> Task description
Starting at the line below with "[00:10:11.51]" and stopping at the line with "[00:10:12.51]", please print each line exactly, those two included, and skip every picture.

> Records for processing
++++++++++++++++++++

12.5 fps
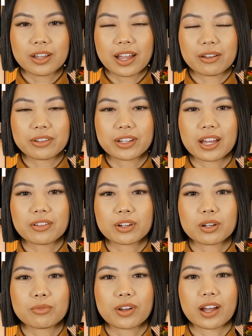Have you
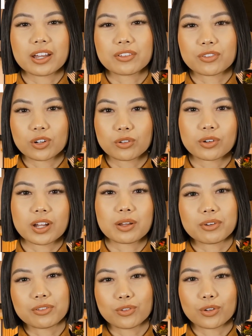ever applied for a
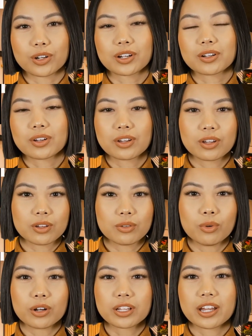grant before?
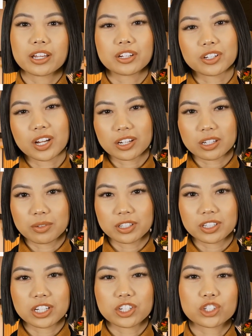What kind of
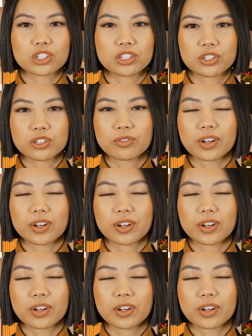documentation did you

++++++++++++++++++++

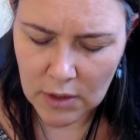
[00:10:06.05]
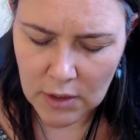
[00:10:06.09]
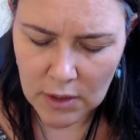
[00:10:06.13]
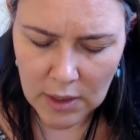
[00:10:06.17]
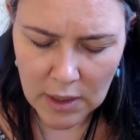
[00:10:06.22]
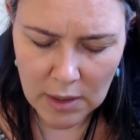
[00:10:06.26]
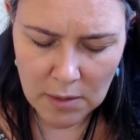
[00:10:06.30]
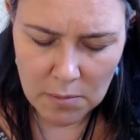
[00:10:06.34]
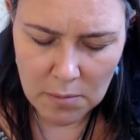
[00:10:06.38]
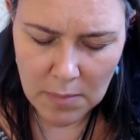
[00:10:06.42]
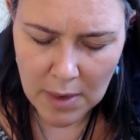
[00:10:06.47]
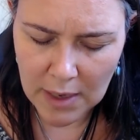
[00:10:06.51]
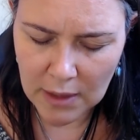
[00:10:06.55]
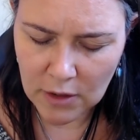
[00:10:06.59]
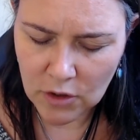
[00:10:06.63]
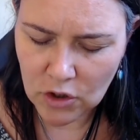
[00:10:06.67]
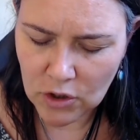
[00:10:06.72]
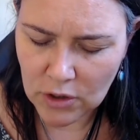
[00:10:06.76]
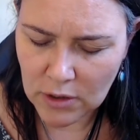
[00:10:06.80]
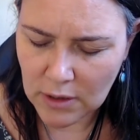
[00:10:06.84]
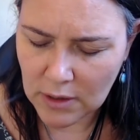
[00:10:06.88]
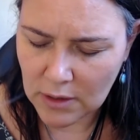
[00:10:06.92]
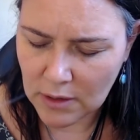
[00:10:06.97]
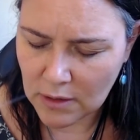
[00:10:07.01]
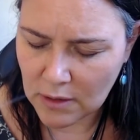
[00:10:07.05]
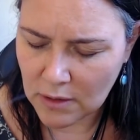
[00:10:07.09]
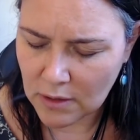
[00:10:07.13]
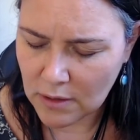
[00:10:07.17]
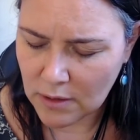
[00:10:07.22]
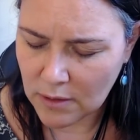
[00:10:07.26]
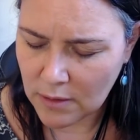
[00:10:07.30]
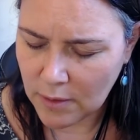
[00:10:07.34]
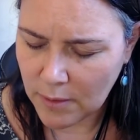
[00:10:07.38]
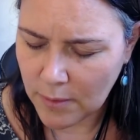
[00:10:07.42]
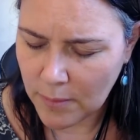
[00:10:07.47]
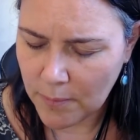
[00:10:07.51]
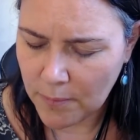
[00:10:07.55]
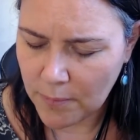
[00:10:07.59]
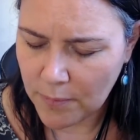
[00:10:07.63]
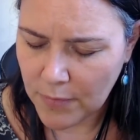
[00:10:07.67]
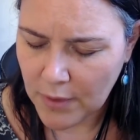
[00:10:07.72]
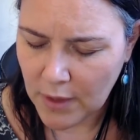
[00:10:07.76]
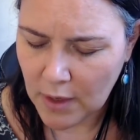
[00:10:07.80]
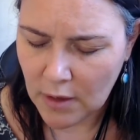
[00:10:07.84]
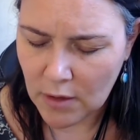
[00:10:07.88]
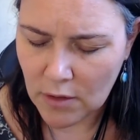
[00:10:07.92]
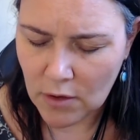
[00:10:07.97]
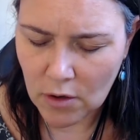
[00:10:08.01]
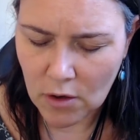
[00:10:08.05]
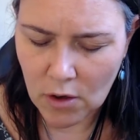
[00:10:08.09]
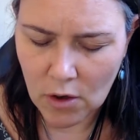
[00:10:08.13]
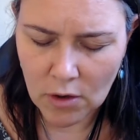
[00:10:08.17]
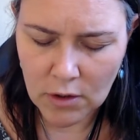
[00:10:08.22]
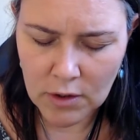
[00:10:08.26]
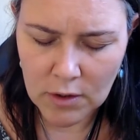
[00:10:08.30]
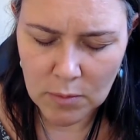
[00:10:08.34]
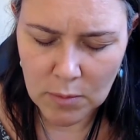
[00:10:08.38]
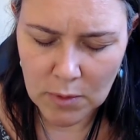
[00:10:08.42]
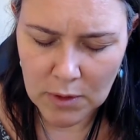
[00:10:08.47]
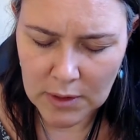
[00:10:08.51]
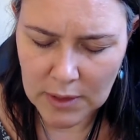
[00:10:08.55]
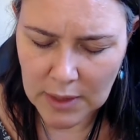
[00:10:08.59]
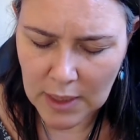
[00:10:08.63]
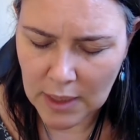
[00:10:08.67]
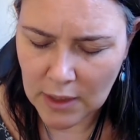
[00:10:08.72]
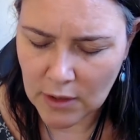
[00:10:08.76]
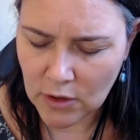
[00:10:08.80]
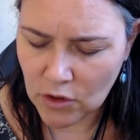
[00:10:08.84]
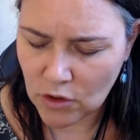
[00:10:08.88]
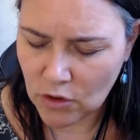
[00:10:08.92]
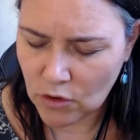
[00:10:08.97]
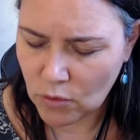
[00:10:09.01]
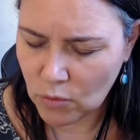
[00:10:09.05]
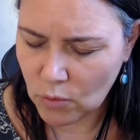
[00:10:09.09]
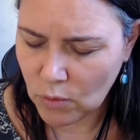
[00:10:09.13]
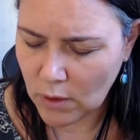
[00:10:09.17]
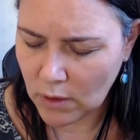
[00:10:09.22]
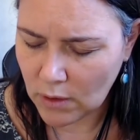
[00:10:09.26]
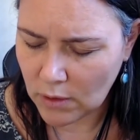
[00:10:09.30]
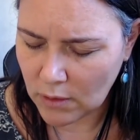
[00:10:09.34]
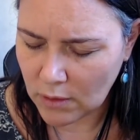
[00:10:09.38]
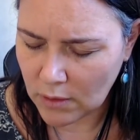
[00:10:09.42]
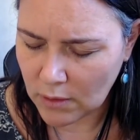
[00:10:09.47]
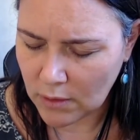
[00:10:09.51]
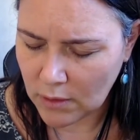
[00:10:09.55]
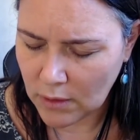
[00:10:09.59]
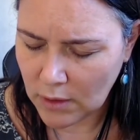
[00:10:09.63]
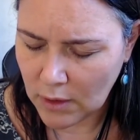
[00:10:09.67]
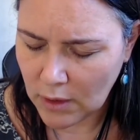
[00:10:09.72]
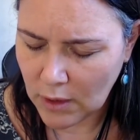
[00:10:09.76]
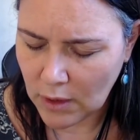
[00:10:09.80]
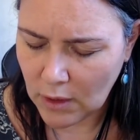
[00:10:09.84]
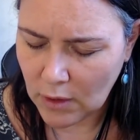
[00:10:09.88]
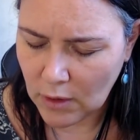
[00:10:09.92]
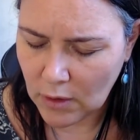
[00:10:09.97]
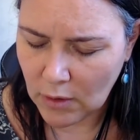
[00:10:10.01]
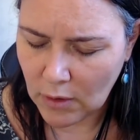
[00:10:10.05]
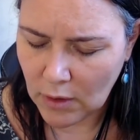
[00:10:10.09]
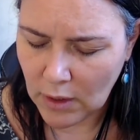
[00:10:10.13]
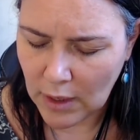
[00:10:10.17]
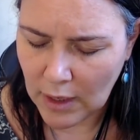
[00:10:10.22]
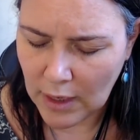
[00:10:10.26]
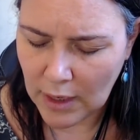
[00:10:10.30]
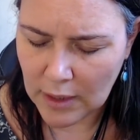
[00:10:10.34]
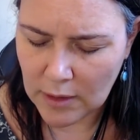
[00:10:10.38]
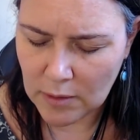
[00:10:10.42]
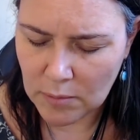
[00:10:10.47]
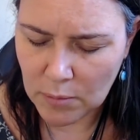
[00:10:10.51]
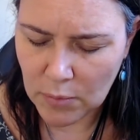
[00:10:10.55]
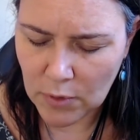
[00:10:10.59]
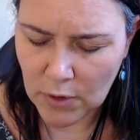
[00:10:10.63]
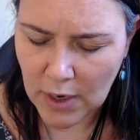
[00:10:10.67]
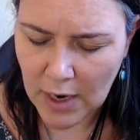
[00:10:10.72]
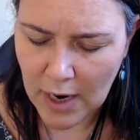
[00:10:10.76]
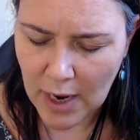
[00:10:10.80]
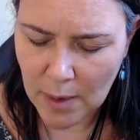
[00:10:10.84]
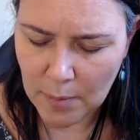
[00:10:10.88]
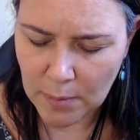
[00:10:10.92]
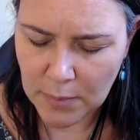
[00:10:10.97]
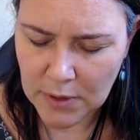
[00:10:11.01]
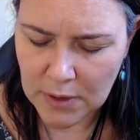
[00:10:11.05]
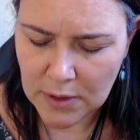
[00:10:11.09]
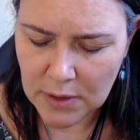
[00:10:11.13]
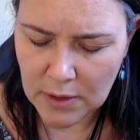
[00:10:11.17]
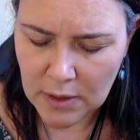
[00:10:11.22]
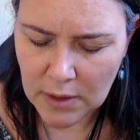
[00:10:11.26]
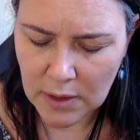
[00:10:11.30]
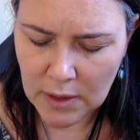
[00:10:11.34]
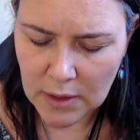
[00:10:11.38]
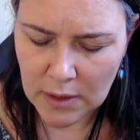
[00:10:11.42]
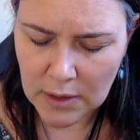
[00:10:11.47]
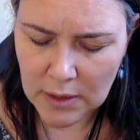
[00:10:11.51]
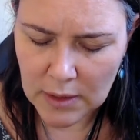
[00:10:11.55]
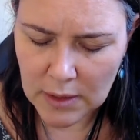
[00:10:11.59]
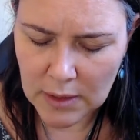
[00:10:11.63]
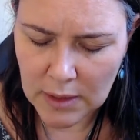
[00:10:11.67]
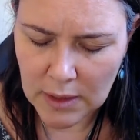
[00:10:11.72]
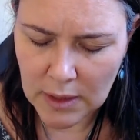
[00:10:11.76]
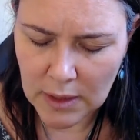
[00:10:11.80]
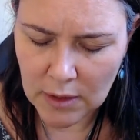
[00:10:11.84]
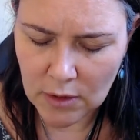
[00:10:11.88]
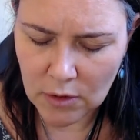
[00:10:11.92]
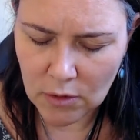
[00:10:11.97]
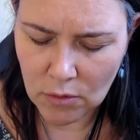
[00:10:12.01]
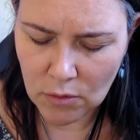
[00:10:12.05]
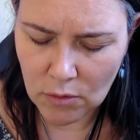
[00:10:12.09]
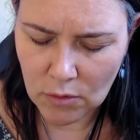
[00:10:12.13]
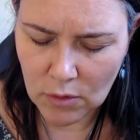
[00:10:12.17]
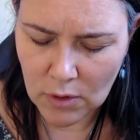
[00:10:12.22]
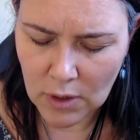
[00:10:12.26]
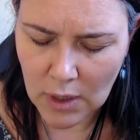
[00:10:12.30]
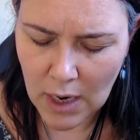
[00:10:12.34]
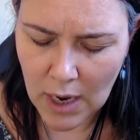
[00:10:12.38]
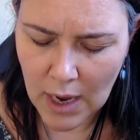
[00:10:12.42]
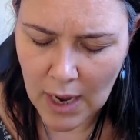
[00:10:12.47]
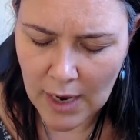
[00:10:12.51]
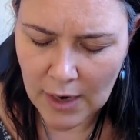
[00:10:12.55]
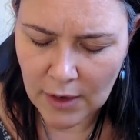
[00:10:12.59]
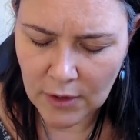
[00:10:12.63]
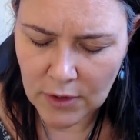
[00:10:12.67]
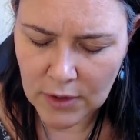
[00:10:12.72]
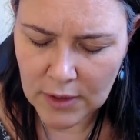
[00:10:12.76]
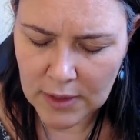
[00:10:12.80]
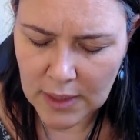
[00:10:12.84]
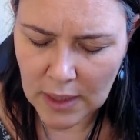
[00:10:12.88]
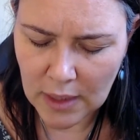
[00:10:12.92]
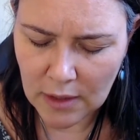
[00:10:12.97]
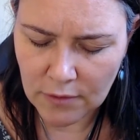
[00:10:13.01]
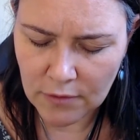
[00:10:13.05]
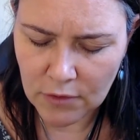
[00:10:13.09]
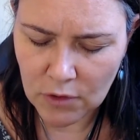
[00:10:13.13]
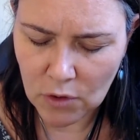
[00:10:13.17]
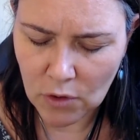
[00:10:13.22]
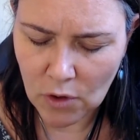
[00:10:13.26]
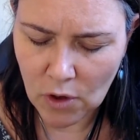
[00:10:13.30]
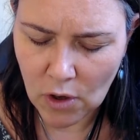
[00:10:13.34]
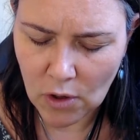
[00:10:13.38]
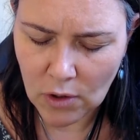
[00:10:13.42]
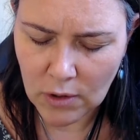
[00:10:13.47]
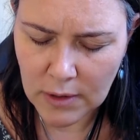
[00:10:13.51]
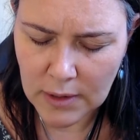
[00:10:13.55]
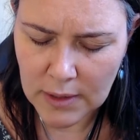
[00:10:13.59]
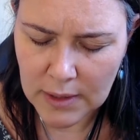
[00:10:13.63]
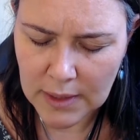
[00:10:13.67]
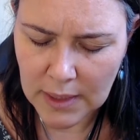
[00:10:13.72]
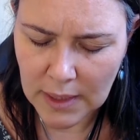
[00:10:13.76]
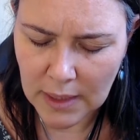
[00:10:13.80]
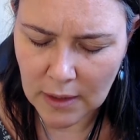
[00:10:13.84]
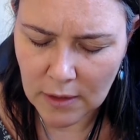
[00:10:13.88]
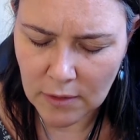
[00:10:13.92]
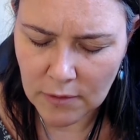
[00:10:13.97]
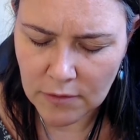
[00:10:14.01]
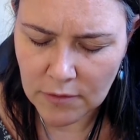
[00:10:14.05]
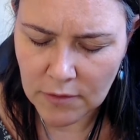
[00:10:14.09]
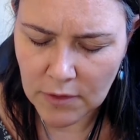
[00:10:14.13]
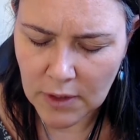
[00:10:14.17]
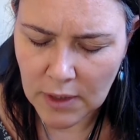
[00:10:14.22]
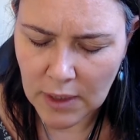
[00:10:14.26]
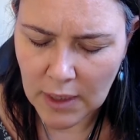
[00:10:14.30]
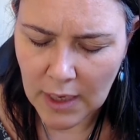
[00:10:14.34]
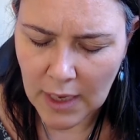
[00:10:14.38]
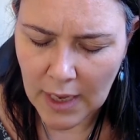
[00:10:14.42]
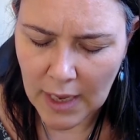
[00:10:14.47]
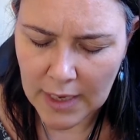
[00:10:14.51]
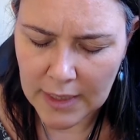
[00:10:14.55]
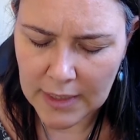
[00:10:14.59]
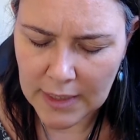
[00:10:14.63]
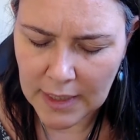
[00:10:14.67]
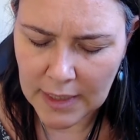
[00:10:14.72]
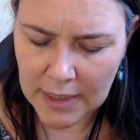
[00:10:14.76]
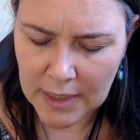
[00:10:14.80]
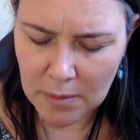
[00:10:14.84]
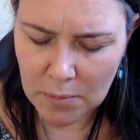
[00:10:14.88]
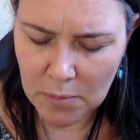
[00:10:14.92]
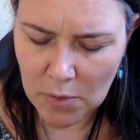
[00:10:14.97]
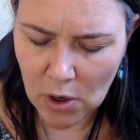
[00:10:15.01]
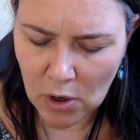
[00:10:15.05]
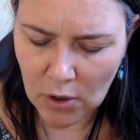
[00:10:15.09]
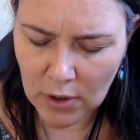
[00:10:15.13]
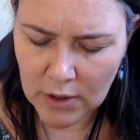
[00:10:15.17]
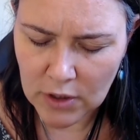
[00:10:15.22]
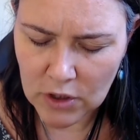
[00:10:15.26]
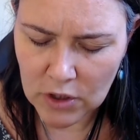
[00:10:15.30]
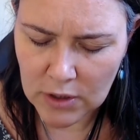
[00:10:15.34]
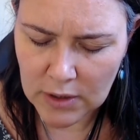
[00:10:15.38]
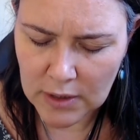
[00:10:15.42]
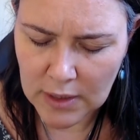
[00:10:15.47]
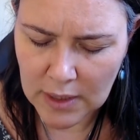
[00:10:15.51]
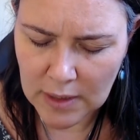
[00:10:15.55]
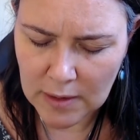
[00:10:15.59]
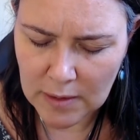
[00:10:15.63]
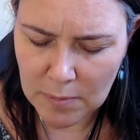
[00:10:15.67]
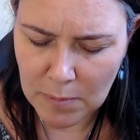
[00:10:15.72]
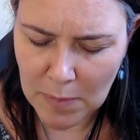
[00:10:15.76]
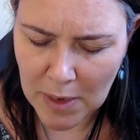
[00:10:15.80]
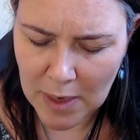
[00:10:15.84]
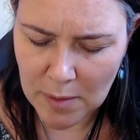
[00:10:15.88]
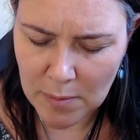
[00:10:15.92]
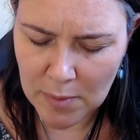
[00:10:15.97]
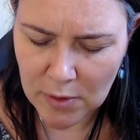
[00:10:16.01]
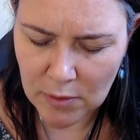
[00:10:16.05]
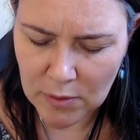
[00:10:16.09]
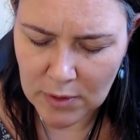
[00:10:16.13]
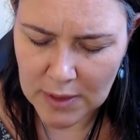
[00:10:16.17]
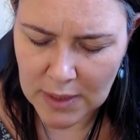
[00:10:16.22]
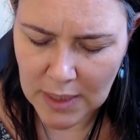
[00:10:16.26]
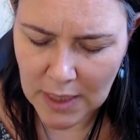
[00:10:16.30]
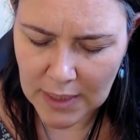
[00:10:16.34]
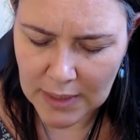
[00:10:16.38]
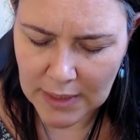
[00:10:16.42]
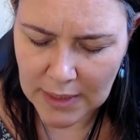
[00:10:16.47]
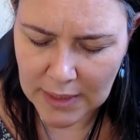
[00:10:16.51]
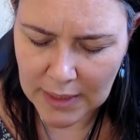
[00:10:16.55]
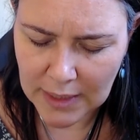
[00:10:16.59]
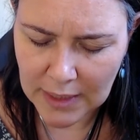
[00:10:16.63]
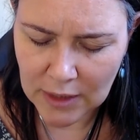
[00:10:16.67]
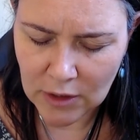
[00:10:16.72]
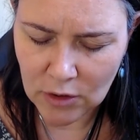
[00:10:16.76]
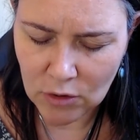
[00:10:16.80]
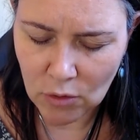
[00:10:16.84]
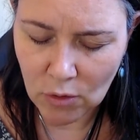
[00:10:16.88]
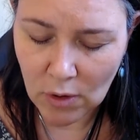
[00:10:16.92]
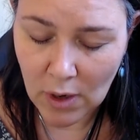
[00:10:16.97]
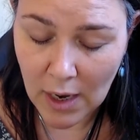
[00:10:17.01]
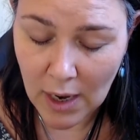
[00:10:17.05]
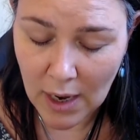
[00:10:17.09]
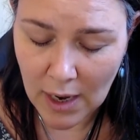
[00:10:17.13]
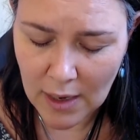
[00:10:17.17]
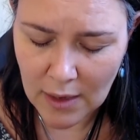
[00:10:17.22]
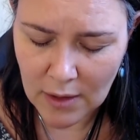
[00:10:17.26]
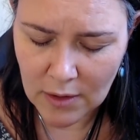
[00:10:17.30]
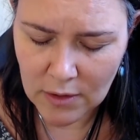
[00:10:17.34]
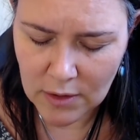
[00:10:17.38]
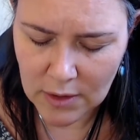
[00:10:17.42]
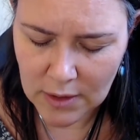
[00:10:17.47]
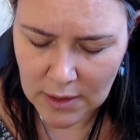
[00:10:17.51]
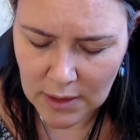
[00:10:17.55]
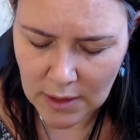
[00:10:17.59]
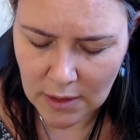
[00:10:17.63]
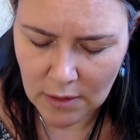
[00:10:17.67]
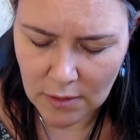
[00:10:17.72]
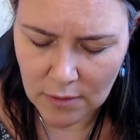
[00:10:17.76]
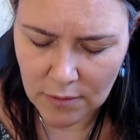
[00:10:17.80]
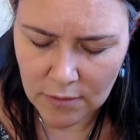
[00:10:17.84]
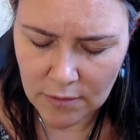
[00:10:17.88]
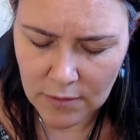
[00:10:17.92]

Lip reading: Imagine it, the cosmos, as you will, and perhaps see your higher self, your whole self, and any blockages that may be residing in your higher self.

++++++++++++++++++++

> The completed task
[00:10:11.51]
[00:10:11.55]
[00:10:11.59]
[00:10:11.63]
[00:10:11.67]
[00:10:11.72]
[00:10:11.76]
[00:10:11.80]
[00:10:11.84]
[00:10:11.88]
[00:10:11.92]
[00:10:11.97]
[00:10:12.01]
[00:10:12.05]
[00:10:12.09]
[00:10:12.13]
[00:10:12.17]
[00:10:12.22]
[00:10:12.26]
[00:10:12.30]
[00:10:12.34]
[00:10:12.38]
[00:10:12.42]
[00:10:12.47]
[00:10:12.51]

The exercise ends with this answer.